Please refer to the assets documentation for information on how to load audio files.

Sound effects

Sound effects are tiny clips of sound that you will play many times, and are often triggered by some event in your game, such as a character jumping or a button push.

To play a sound effect you simply need to emit an event at the end of an update or scene draw and Indigo will do the rest, e.g.:

import indigo.*

final case class Model(playerName: String)

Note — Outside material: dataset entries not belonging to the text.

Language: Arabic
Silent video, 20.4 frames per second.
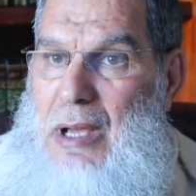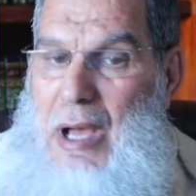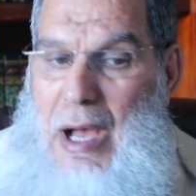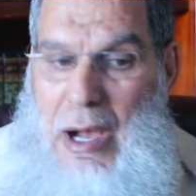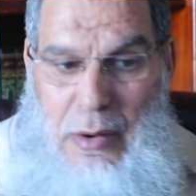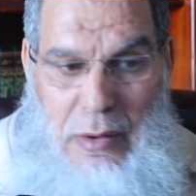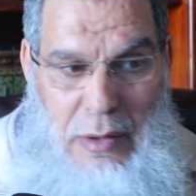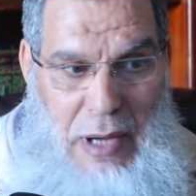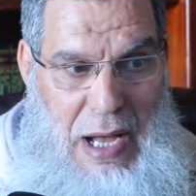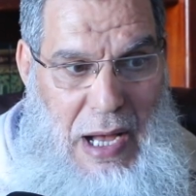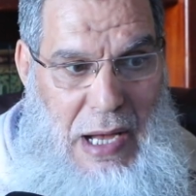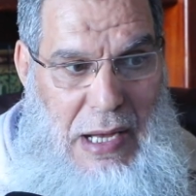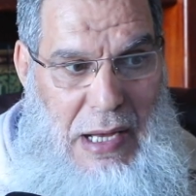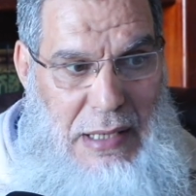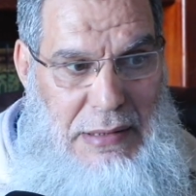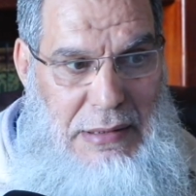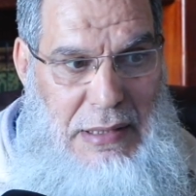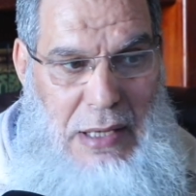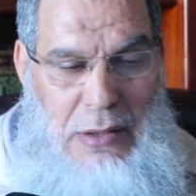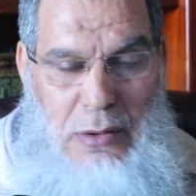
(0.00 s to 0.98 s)
أو
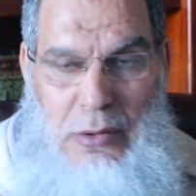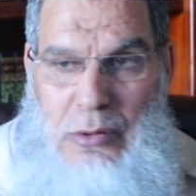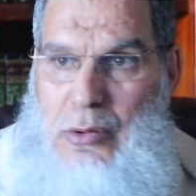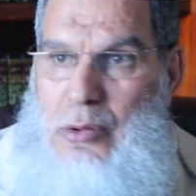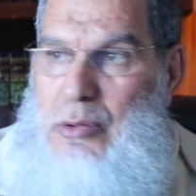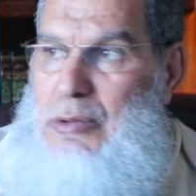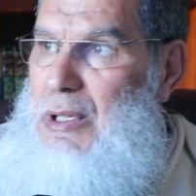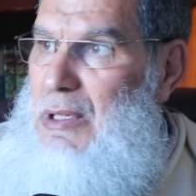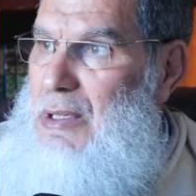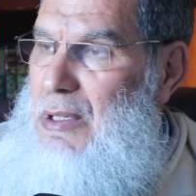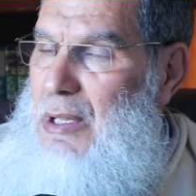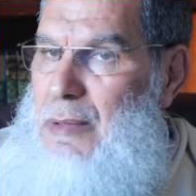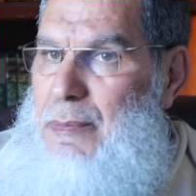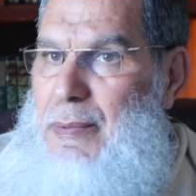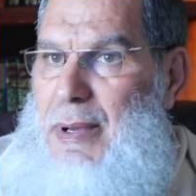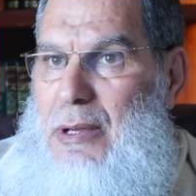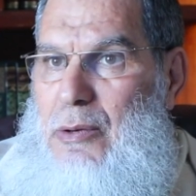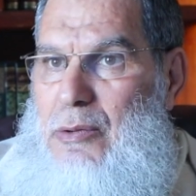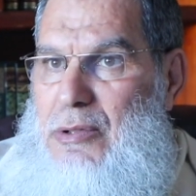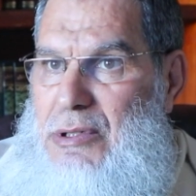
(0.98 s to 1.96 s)
عقد عقودا
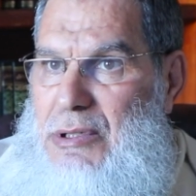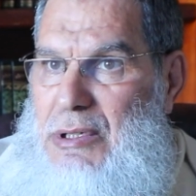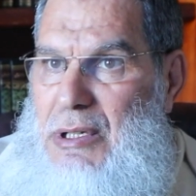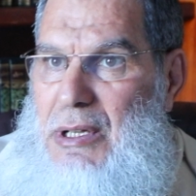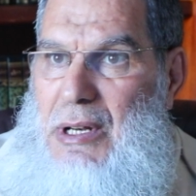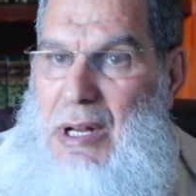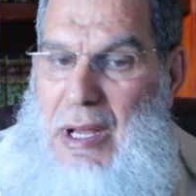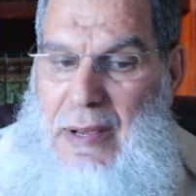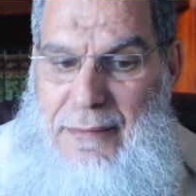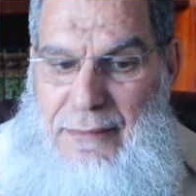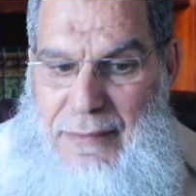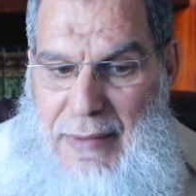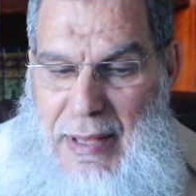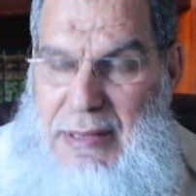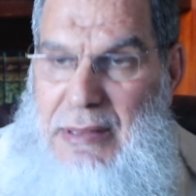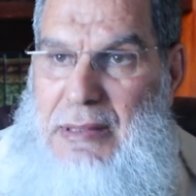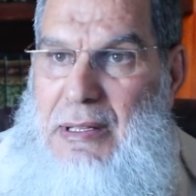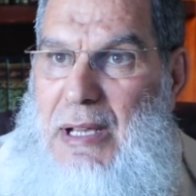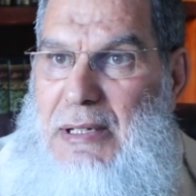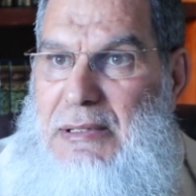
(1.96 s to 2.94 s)
للبيع والشراء في
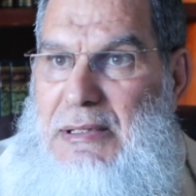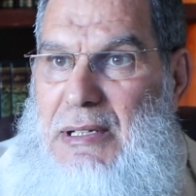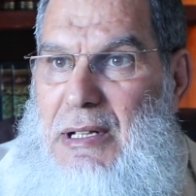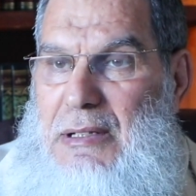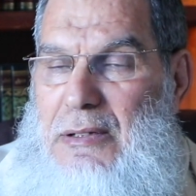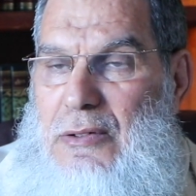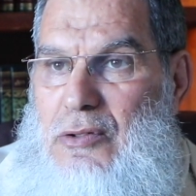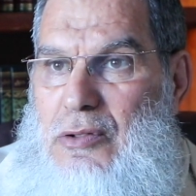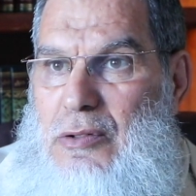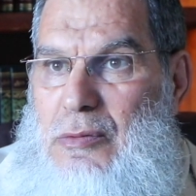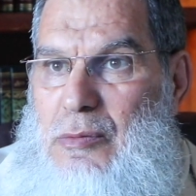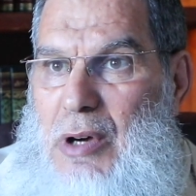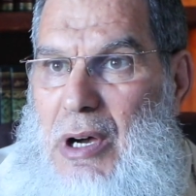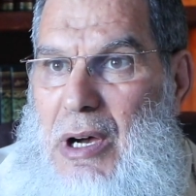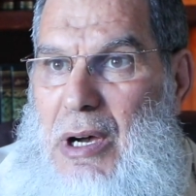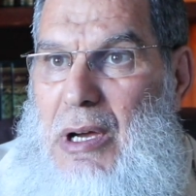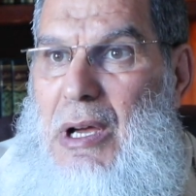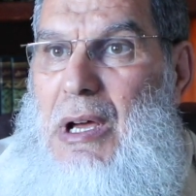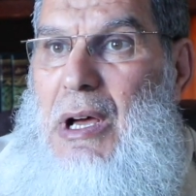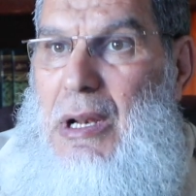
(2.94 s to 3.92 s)
أثناء صلاة
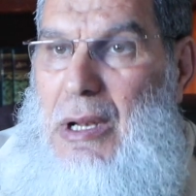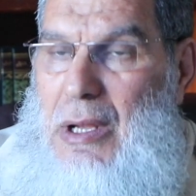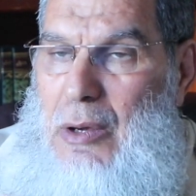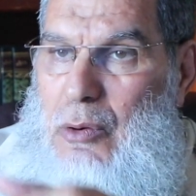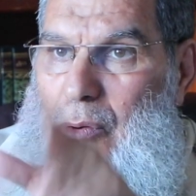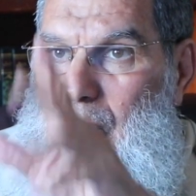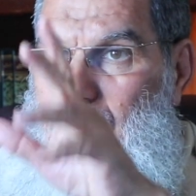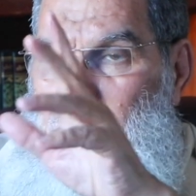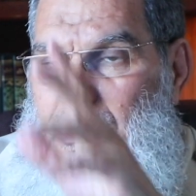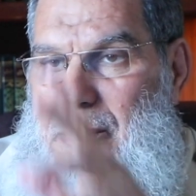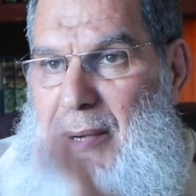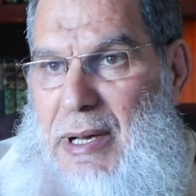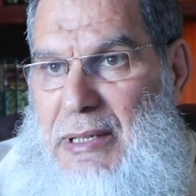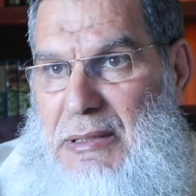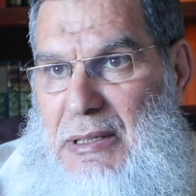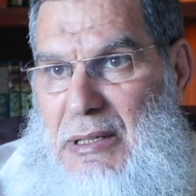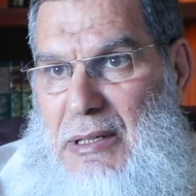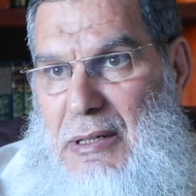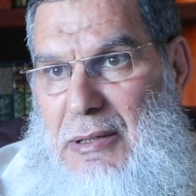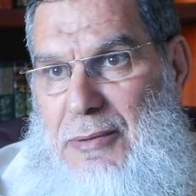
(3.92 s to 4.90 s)
الجمعة العقود
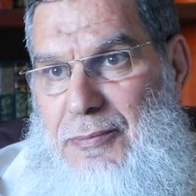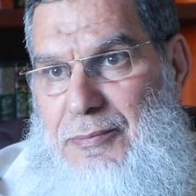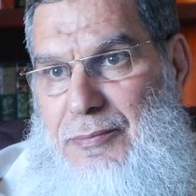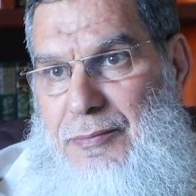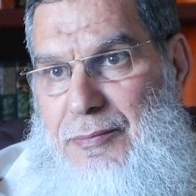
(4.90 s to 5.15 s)
باطلة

Outcome(Model("Bob")).addGlobalEvents(PlaySound(AssetName("twang!"), Volume(0.5)))

or

Outcome(SceneUpdateFragment.empty).addGlobalEvents(PlaySound(AssetName("bounce"), Volume.Max))

Background Music

Background music must be added as part of your scene description, as follows:

SceneUpdateFragment.empty
  .withAudio(
    SceneAudio(
      SceneAudioSource(
        BindingKey("My bg music"),
        PlaybackPattern.SingleTrackLoop(Track(AssetName("music")))
      )
    )
  )

A SceneAudio can describe up to three music channels at once, called SceneAudioSources. A SceneAudioSource specifics a BindingKey to keep track of what is being played and it's progression state, and a playback pattern which at the moment can only be PlaybackPattern.SingleTrackLoop. SingleTrackLoop takes a Track which is very similar to the PlaySound type above, taking an AssetName to tell it what to play, and optionally a Volume.